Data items
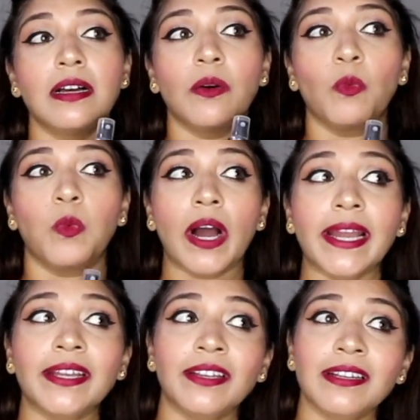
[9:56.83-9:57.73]

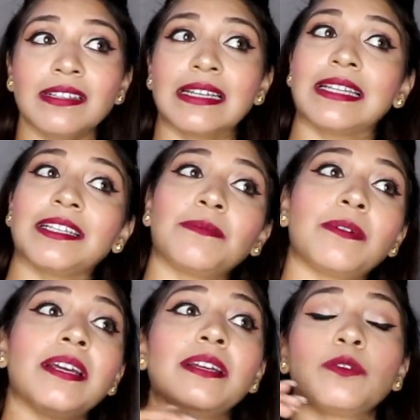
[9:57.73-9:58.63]
Why you need a setting
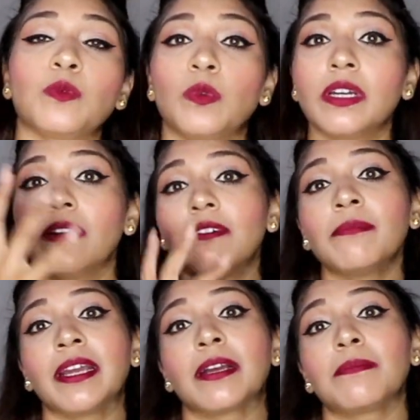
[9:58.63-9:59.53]
spray is whatever
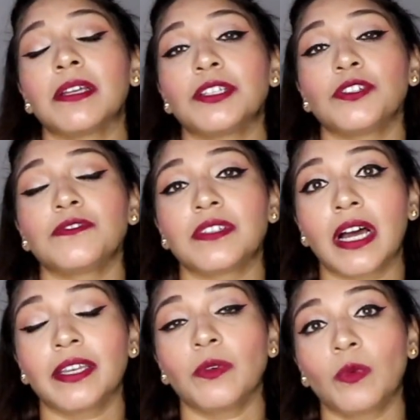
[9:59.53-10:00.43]
makeup that you've
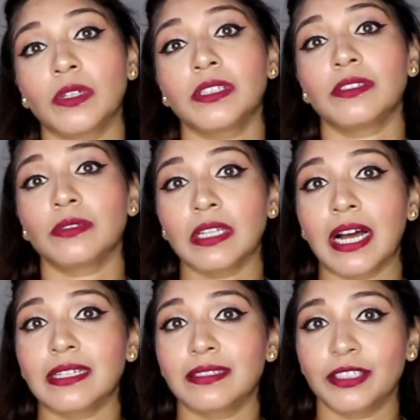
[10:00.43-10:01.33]
done, you want it to
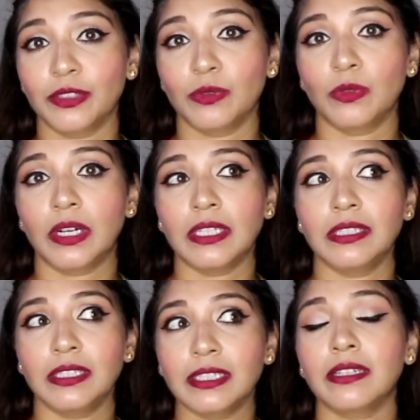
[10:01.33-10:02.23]
last you a
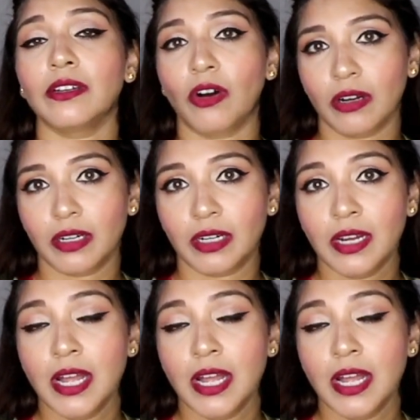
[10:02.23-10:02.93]
little longer.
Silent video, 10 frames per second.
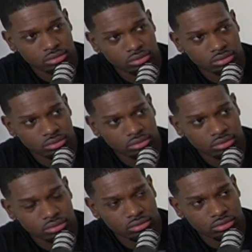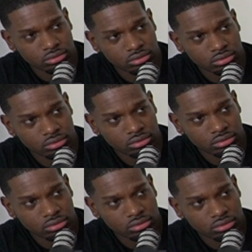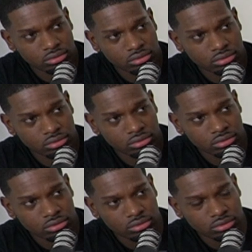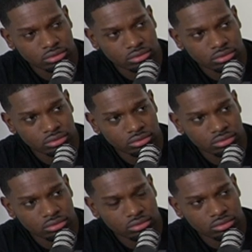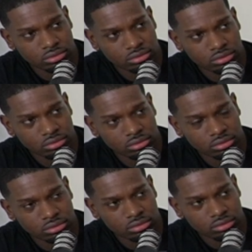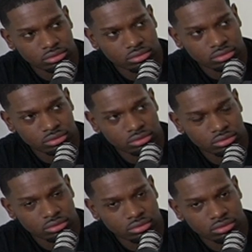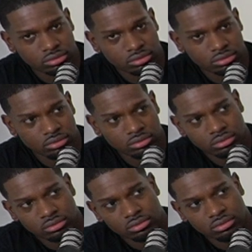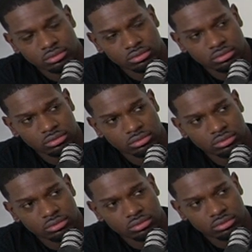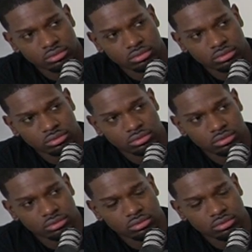No words are spoken by the person on screen.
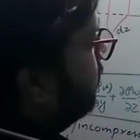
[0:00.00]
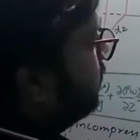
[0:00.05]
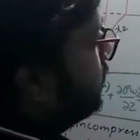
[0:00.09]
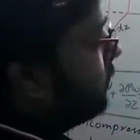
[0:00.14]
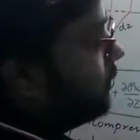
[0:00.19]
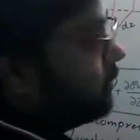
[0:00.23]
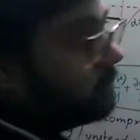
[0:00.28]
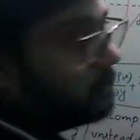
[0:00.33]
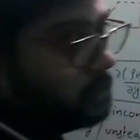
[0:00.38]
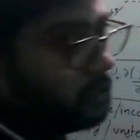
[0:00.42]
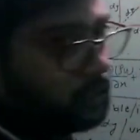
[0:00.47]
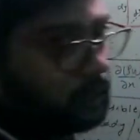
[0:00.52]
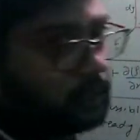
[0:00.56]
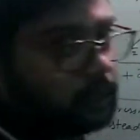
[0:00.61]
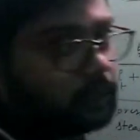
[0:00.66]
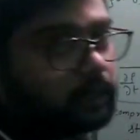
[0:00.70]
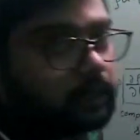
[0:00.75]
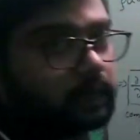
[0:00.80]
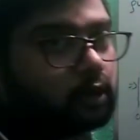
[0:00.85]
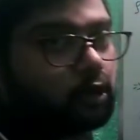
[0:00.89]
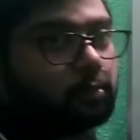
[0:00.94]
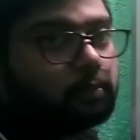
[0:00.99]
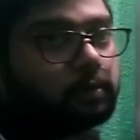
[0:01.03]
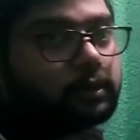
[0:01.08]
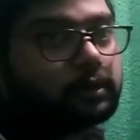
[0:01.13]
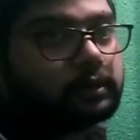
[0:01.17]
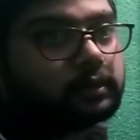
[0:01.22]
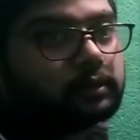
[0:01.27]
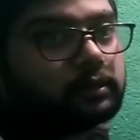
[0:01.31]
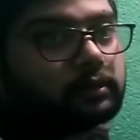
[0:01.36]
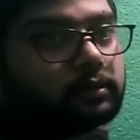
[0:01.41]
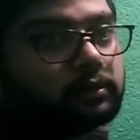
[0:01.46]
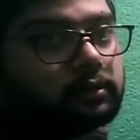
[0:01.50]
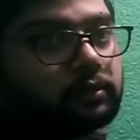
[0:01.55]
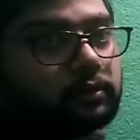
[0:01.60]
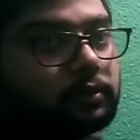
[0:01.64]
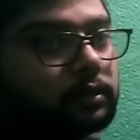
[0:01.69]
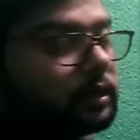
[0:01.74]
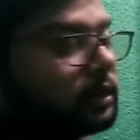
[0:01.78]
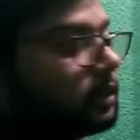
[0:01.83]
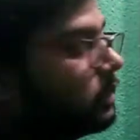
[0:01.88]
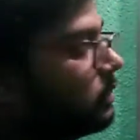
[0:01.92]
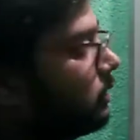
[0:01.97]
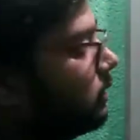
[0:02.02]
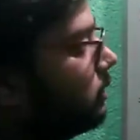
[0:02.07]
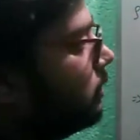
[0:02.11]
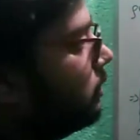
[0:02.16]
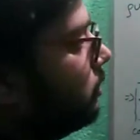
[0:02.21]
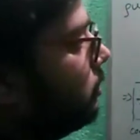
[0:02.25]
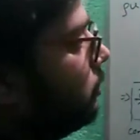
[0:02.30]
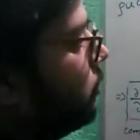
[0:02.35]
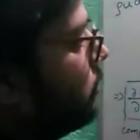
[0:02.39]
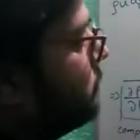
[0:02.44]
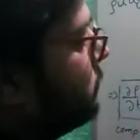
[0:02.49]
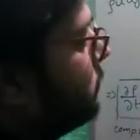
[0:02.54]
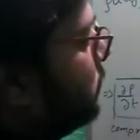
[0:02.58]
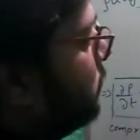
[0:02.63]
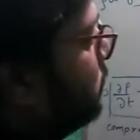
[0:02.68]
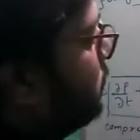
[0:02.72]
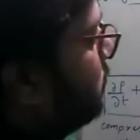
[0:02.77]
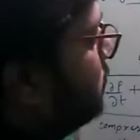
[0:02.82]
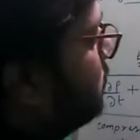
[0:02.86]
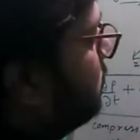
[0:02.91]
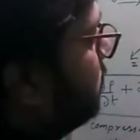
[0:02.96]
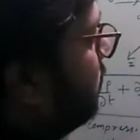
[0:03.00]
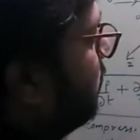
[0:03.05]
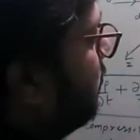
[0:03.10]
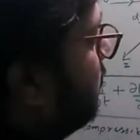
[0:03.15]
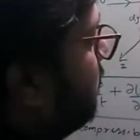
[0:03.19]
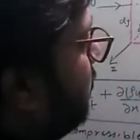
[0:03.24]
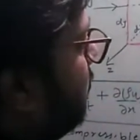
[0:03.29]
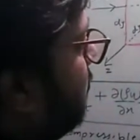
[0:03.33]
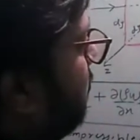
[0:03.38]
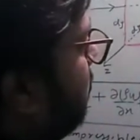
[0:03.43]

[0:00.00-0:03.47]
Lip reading: this gradient operator. Okay, you have seen this gradient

_Brief_. Please repeat all of the data exactly as it stands, leaving the pictures out.

_Reply_.
[9:56.83-9:57.73]

[9:57.73-9:58.63]
Why you need a setting
[9:58.63-9:59.53]
spray is whatever
[9:59.53-10:00.43]
makeup that you've
[10:00.43-10:01.33]
done, you want it to
[10:01.33-10:02.23]
last you a
[10:02.23-10:02.93]
little longer.
Silent video, 10 frames per second.
No words are spoken by the person on screen.
[0:00.00]
[0:00.05]
[0:00.09]
[0:00.14]
[0:00.19]
[0:00.23]
[0:00.28]
[0:00.33]
[0:00.38]
[0:00.42]
[0:00.47]
[0:00.52]
[0:00.56]
[0:00.61]
[0:00.66]
[0:00.70]
[0:00.75]
[0:00.80]
[0:00.85]
[0:00.89]
[0:00.94]
[0:00.99]
[0:01.03]
[0:01.08]
[0:01.13]
[0:01.17]
[0:01.22]
[0:01.27]
[0:01.31]
[0:01.36]
[0:01.41]
[0:01.46]
[0:01.50]
[0:01.55]
[0:01.60]
[0:01.64]
[0:01.69]
[0:01.74]
[0:01.78]
[0:01.83]
[0:01.88]
[0:01.92]
[0:01.97]
[0:02.02]
[0:02.07]
[0:02.11]
[0:02.16]
[0:02.21]
[0:02.25]
[0:02.30]
[0:02.35]
[0:02.39]
[0:02.44]
[0:02.49]
[0:02.54]
[0:02.58]
[0:02.63]
[0:02.68]
[0:02.72]
[0:02.77]
[0:02.82]
[0:02.86]
[0:02.91]
[0:02.96]
[0:03.00]
[0:03.05]
[0:03.10]
[0:03.15]
[0:03.19]
[0:03.24]
[0:03.29]
[0:03.33]
[0:03.38]
[0:03.43]

[0:00.00-0:03.47]
Lip reading: this gradient operator. Okay, you have seen this gradient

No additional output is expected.